[[ TASK MATERIAL open ]]
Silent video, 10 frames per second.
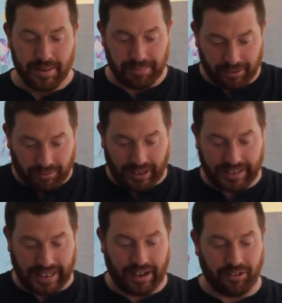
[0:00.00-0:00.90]
But
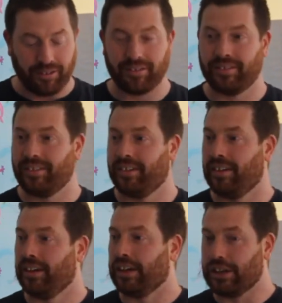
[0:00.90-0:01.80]
right now,
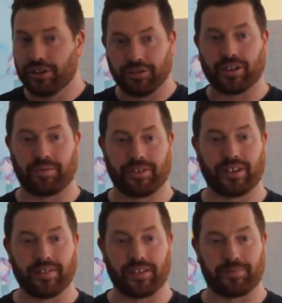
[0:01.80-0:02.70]
you can
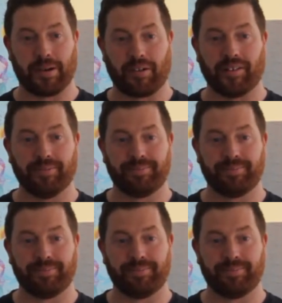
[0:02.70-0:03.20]
receive the Spirit.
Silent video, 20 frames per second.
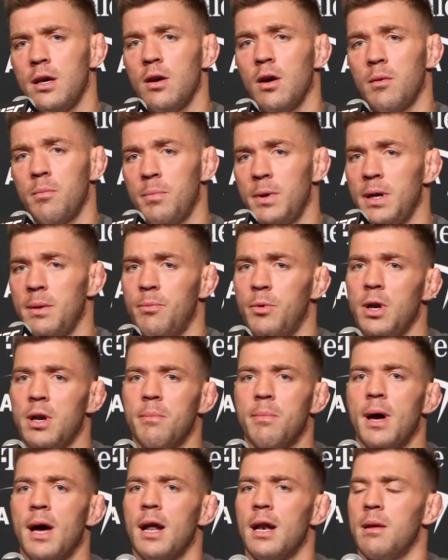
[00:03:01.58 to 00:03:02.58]
got beat pretty
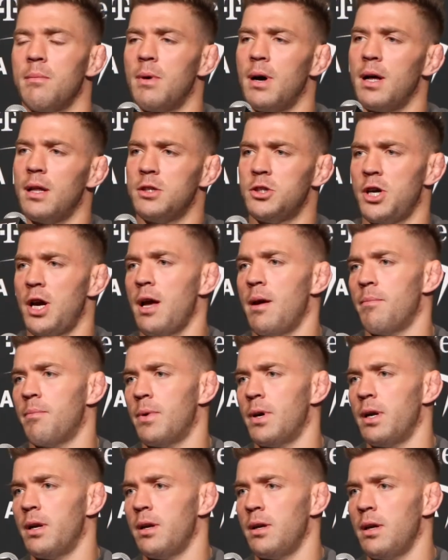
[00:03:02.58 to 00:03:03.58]
badly by a champ,
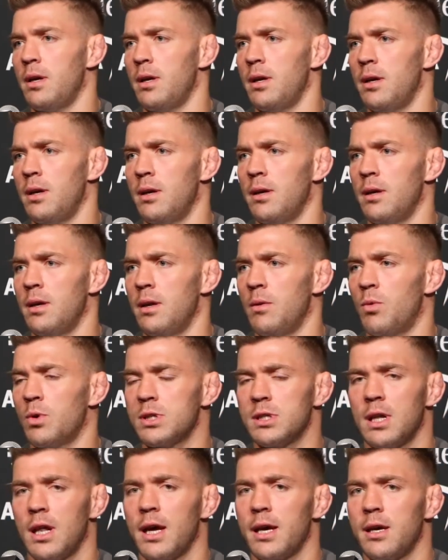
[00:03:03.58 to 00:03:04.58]
but it
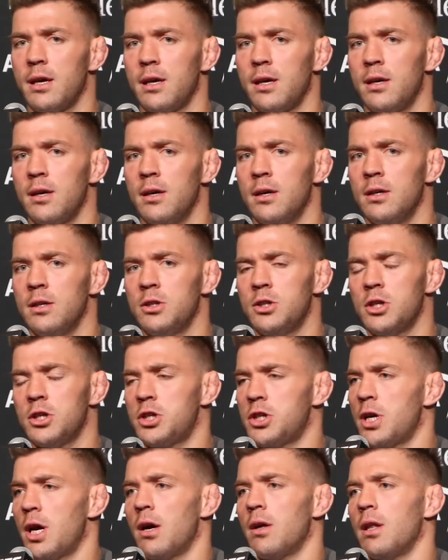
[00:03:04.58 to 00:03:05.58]
wasn't like he just
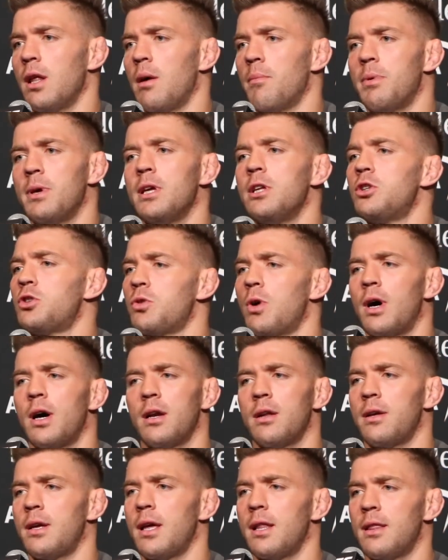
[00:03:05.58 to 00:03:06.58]
showed up. He tried
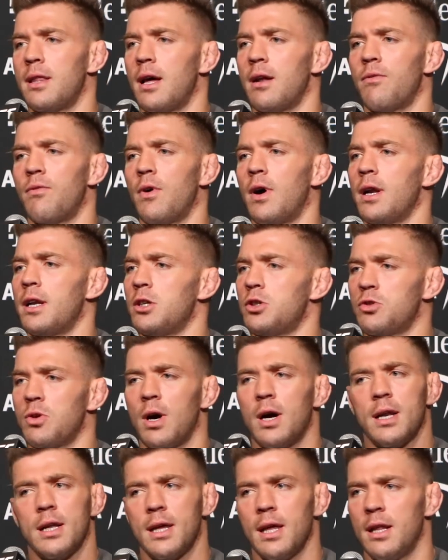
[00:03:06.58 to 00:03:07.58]
to get that fight. He
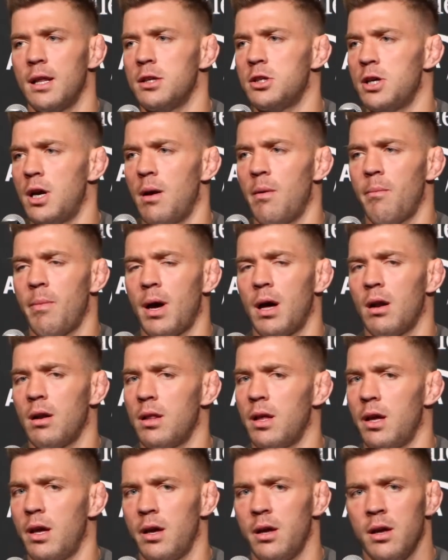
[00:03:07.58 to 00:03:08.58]
tried to get the champ out of
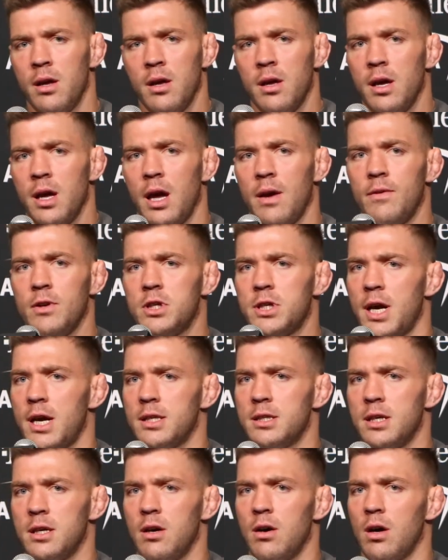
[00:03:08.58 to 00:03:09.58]
there every
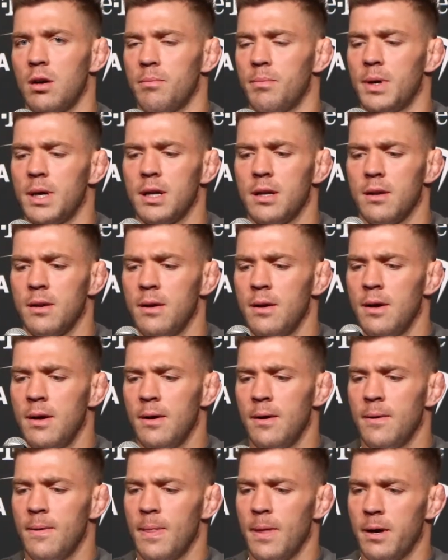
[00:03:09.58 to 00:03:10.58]
chance he got. But,
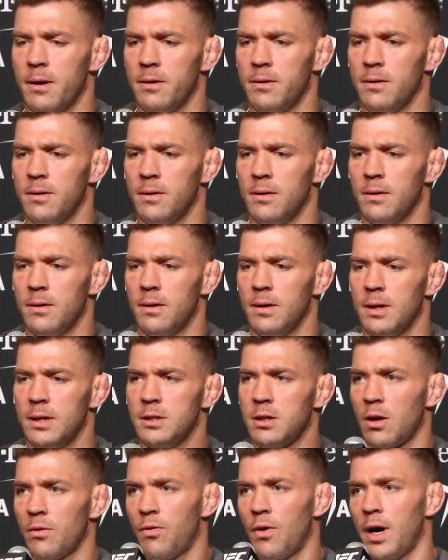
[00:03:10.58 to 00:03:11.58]
no, he's
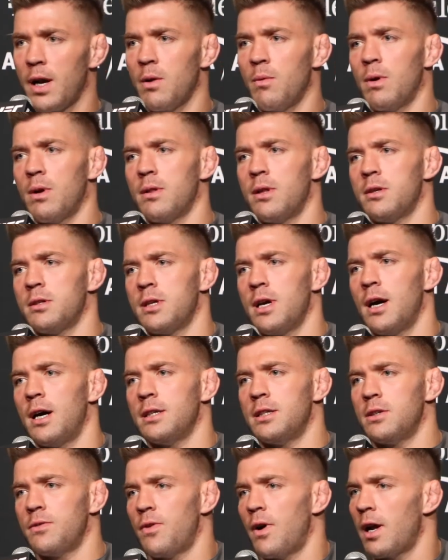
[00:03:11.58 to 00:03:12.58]
not fighting one of those
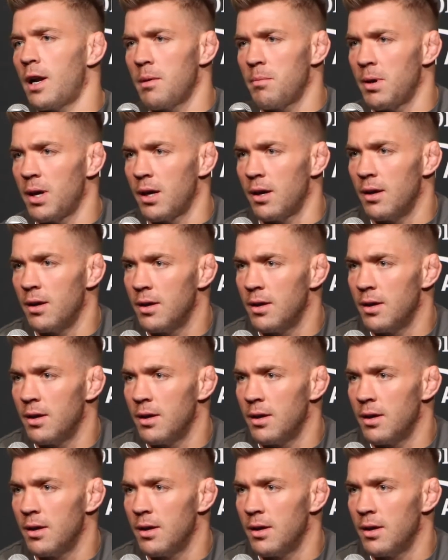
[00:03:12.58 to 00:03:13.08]
guys. He's fighting me.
[[ TASK MATERIAL closed ]]
**EXERCISE:**
Each line from the one bearing "[0:00.00-0:00.90]" through the final line of the records is to be copied exactly, and no pictures are to be included.

**RESULT FOR THIS TASK:**
[0:00.00-0:00.90]
But
[0:00.90-0:01.80]
right now,
[0:01.80-0:02.70]
you can
[0:02.70-0:03.20]
receive the Spirit.
Silent video, 20 frames per second.
[00:03:01.58 to 00:03:02.58]
got beat pretty
[00:03:02.58 to 00:03:03.58]
badly by a champ,
[00:03:03.58 to 00:03:04.58]
but it
[00:03:04.58 to 00:03:05.58]
wasn't like he just
[00:03:05.58 to 00:03:06.58]
showed up. He tried
[00:03:06.58 to 00:03:07.58]
to get that fight. He
[00:03:07.58 to 00:03:08.58]
tried to get the champ out of
[00:03:08.58 to 00:03:09.58]
there every
[00:03:09.58 to 00:03:10.58]
chance he got. But,
[00:03:10.58 to 00:03:11.58]
no, he's
[00:03:11.58 to 00:03:12.58]
not fighting one of those
[00:03:12.58 to 00:03:13.08]
guys. He's fighting me.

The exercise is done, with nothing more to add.